Rute
Dans la communauté d’Anta, dans la région de Cusco, les stérilisations ont été massives. Rute Zuñiga est l’une des victimes.
Enceinte lorsque les premières ambulances passent dans le village en 1996, elle décide d’accoucher chez elle, plutôt qu’au centre de santé. Un mois plus tard, des infirmières viennent les chercher, elle et son bébé, prétextant un contrôle médical. Embarquée de force au centre médical, de nombreuses femmes sont déjà présentes dans l’établissement lorsqu’elle arrive. Prise de panique, elle tente de fuir mais elle se fait rattraper et conduire en salle d’opération. Elle s’y fera ligaturer les trompes, à peine anesthésiée et sans consentement.

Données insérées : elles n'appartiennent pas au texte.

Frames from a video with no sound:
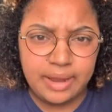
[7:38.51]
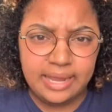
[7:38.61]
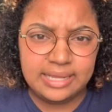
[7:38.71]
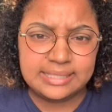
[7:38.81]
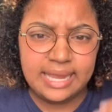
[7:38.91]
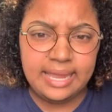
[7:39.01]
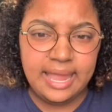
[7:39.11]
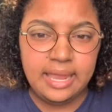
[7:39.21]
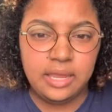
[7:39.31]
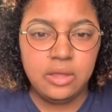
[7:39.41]
It's like,
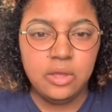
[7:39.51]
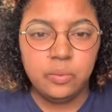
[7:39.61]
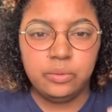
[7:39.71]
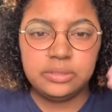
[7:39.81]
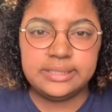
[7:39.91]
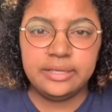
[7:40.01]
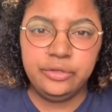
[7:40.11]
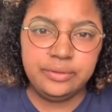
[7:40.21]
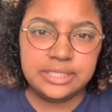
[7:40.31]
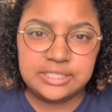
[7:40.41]
hey, we'll sell you
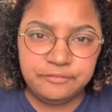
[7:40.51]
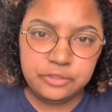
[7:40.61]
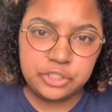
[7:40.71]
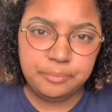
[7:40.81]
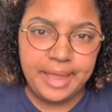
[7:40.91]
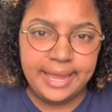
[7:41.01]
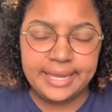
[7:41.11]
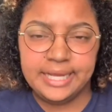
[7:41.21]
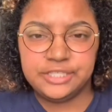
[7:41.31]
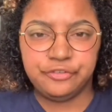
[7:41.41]
this filter
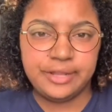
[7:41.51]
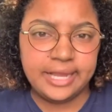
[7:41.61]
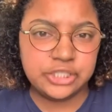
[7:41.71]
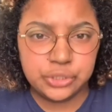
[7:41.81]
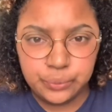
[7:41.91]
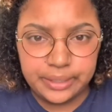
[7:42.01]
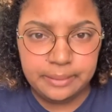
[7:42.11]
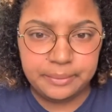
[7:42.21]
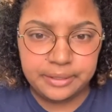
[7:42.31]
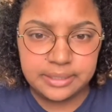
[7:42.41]
package for like 20
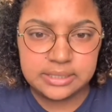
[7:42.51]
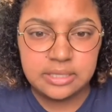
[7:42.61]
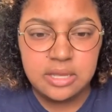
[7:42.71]
bucks.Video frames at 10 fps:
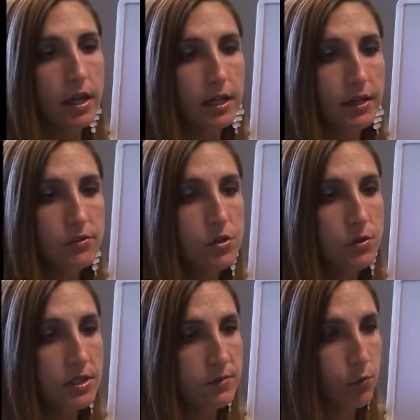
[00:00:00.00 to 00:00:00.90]
gives you
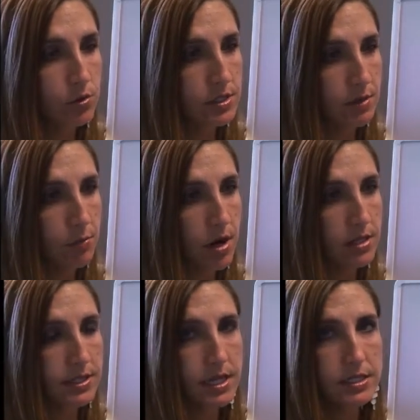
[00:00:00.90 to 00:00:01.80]
this 4-step
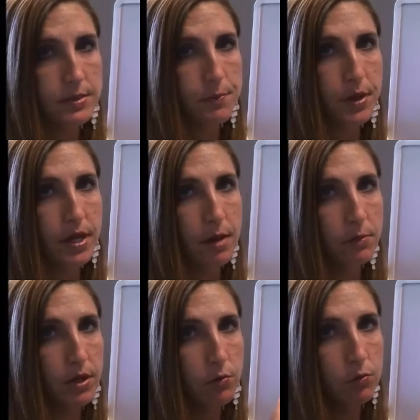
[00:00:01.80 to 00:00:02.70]
process, but I'm
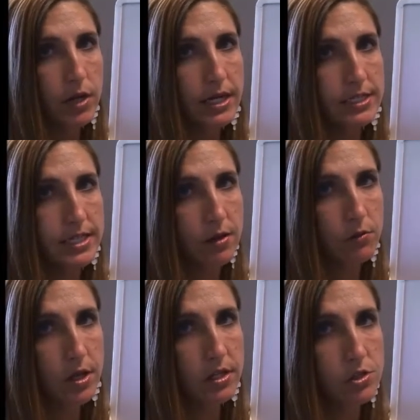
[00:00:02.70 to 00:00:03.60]
going to write it down
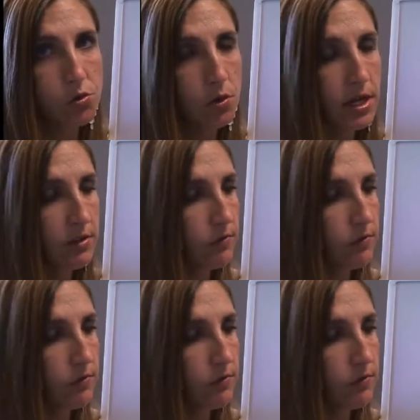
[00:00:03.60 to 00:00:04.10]
in a shorthand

Aujourd’hui Présidente de l'Association des Femmes Affectées par les Stérilisations Forcées de Cuzco (AMAEF), elle milite chaque jour pour obtenir justice et réparation. Son état de santé s'étant dégradé depuis l'intervention, elle souffre régulièrement de douleurs au ventre et ne peut plus travailler aux champs comme avant. Après 20 ans de lutte, alors qu'elle voit ses comparses se démotiver ou s'affaiblir face à la maladie, Rute reste déterminée et continue de se faire entendre car « même si une main tombe, l'autre restera le poing levé ! ».